TASK TO COMPLETE
Here, set down only the lines between the line that contains "(7.00 s to 8.00 s)" and the final line of the material, both included, exactly as written. Skip the pictures.

DATA TO USE
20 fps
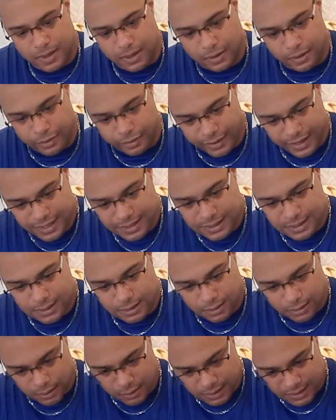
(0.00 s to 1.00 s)

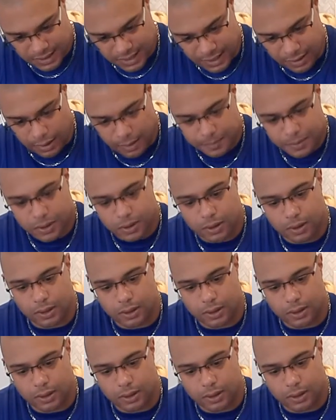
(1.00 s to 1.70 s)
this setup,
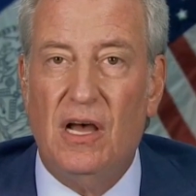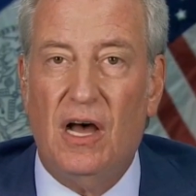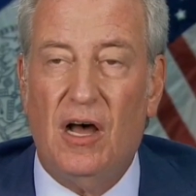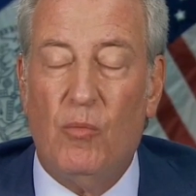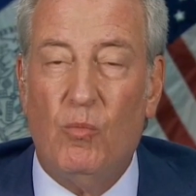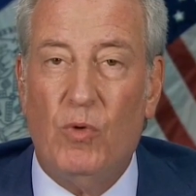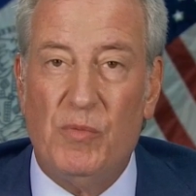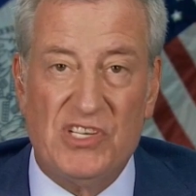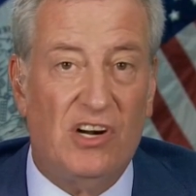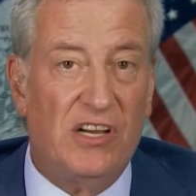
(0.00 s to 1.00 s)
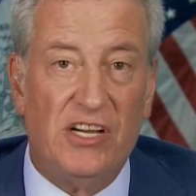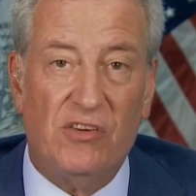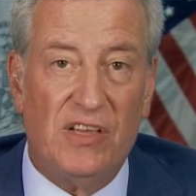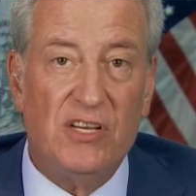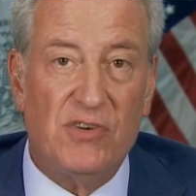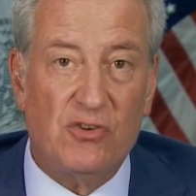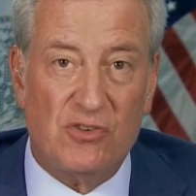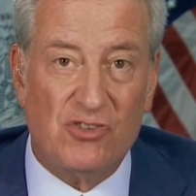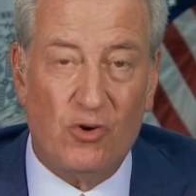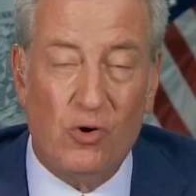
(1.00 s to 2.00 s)
Um, when we started to hear the individual
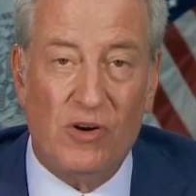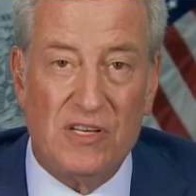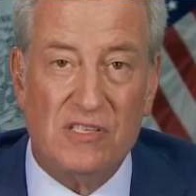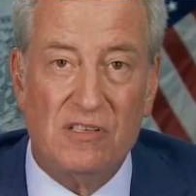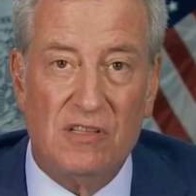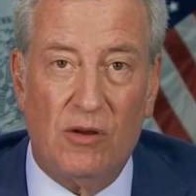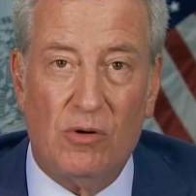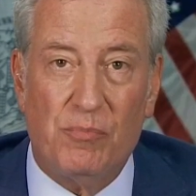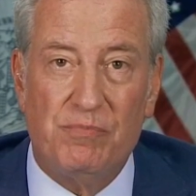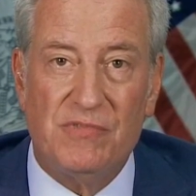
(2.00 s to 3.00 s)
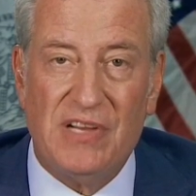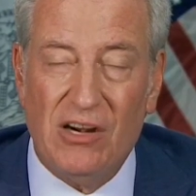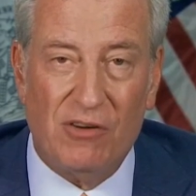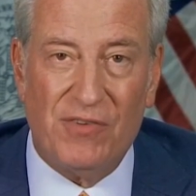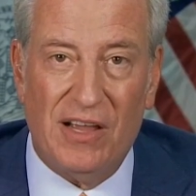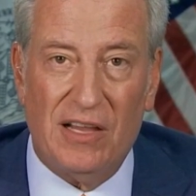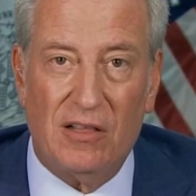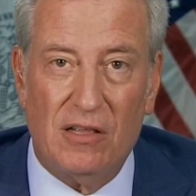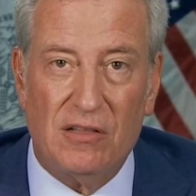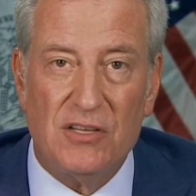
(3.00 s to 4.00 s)
stories, they were
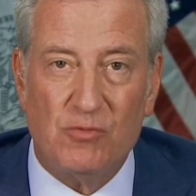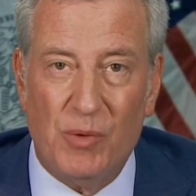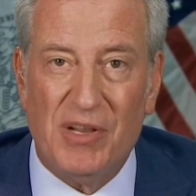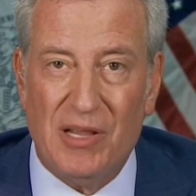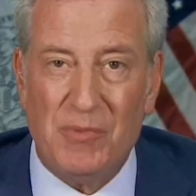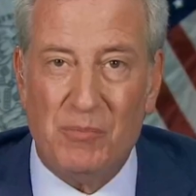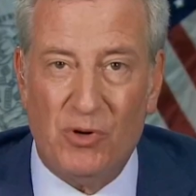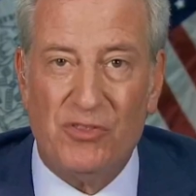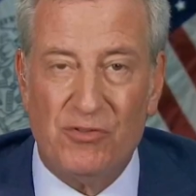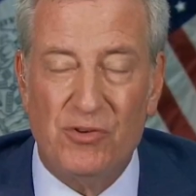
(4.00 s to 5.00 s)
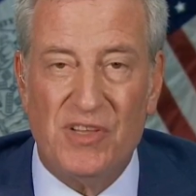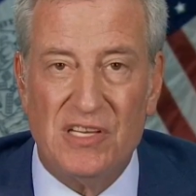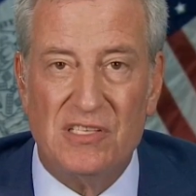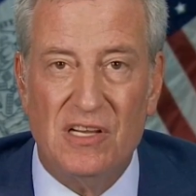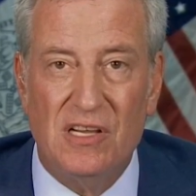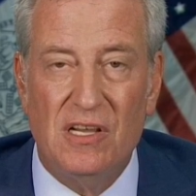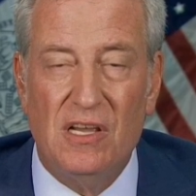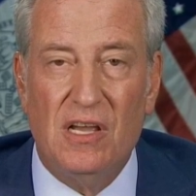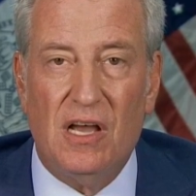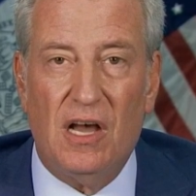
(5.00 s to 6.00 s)
terrifying. Uh, these women had been put through this,
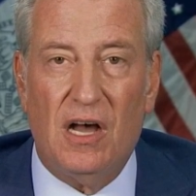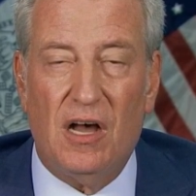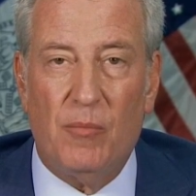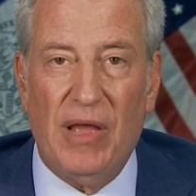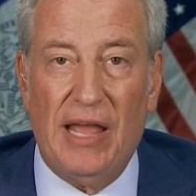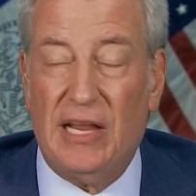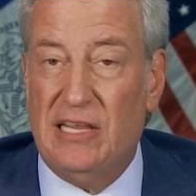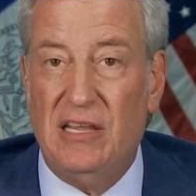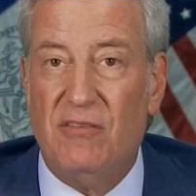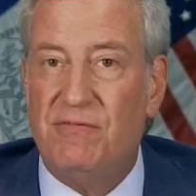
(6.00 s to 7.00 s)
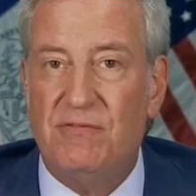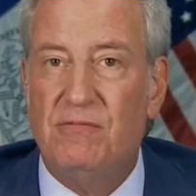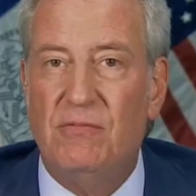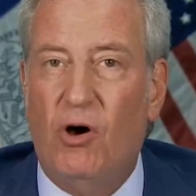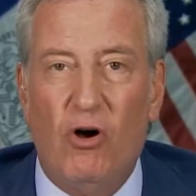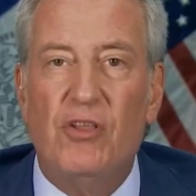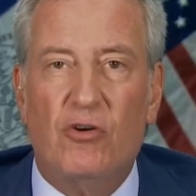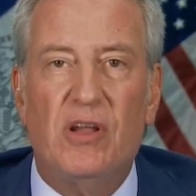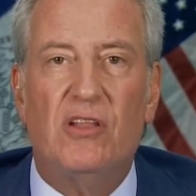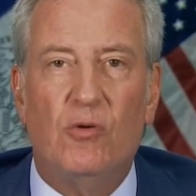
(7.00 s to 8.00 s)
um, and I give all the
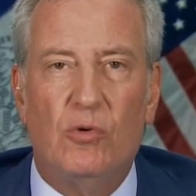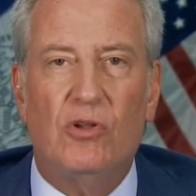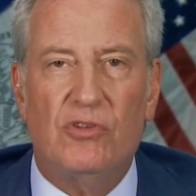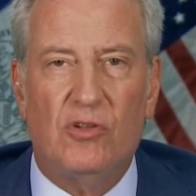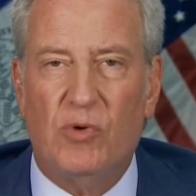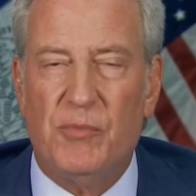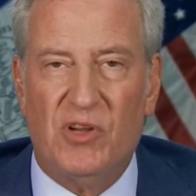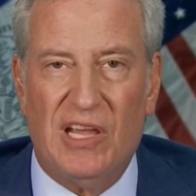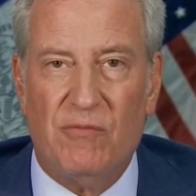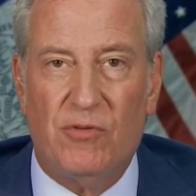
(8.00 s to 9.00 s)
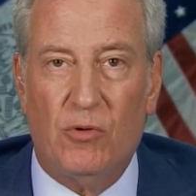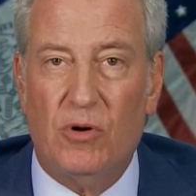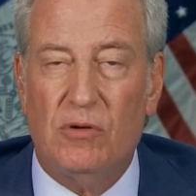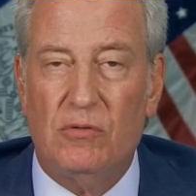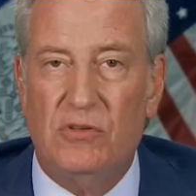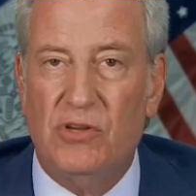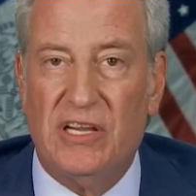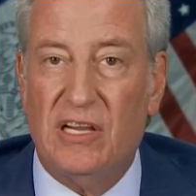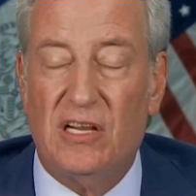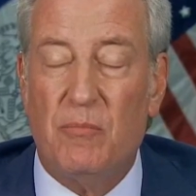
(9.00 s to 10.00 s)
credit in the world to the women who came forward,
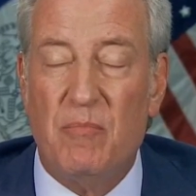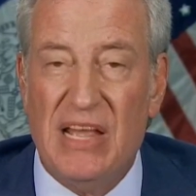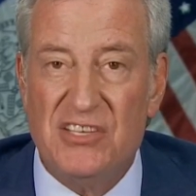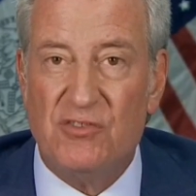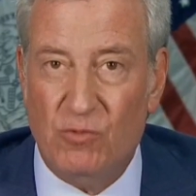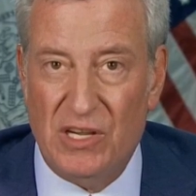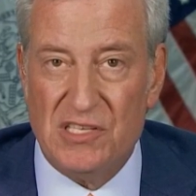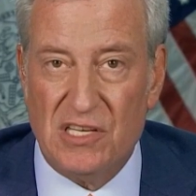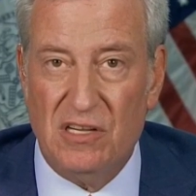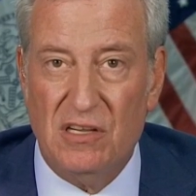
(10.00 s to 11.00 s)
taking an immense risk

TASK OUTPUT
(7.00 s to 8.00 s)
um, and I give all the
(8.00 s to 9.00 s)
(9.00 s to 10.00 s)
credit in the world to the women who came forward,
(10.00 s to 11.00 s)
taking an immense risk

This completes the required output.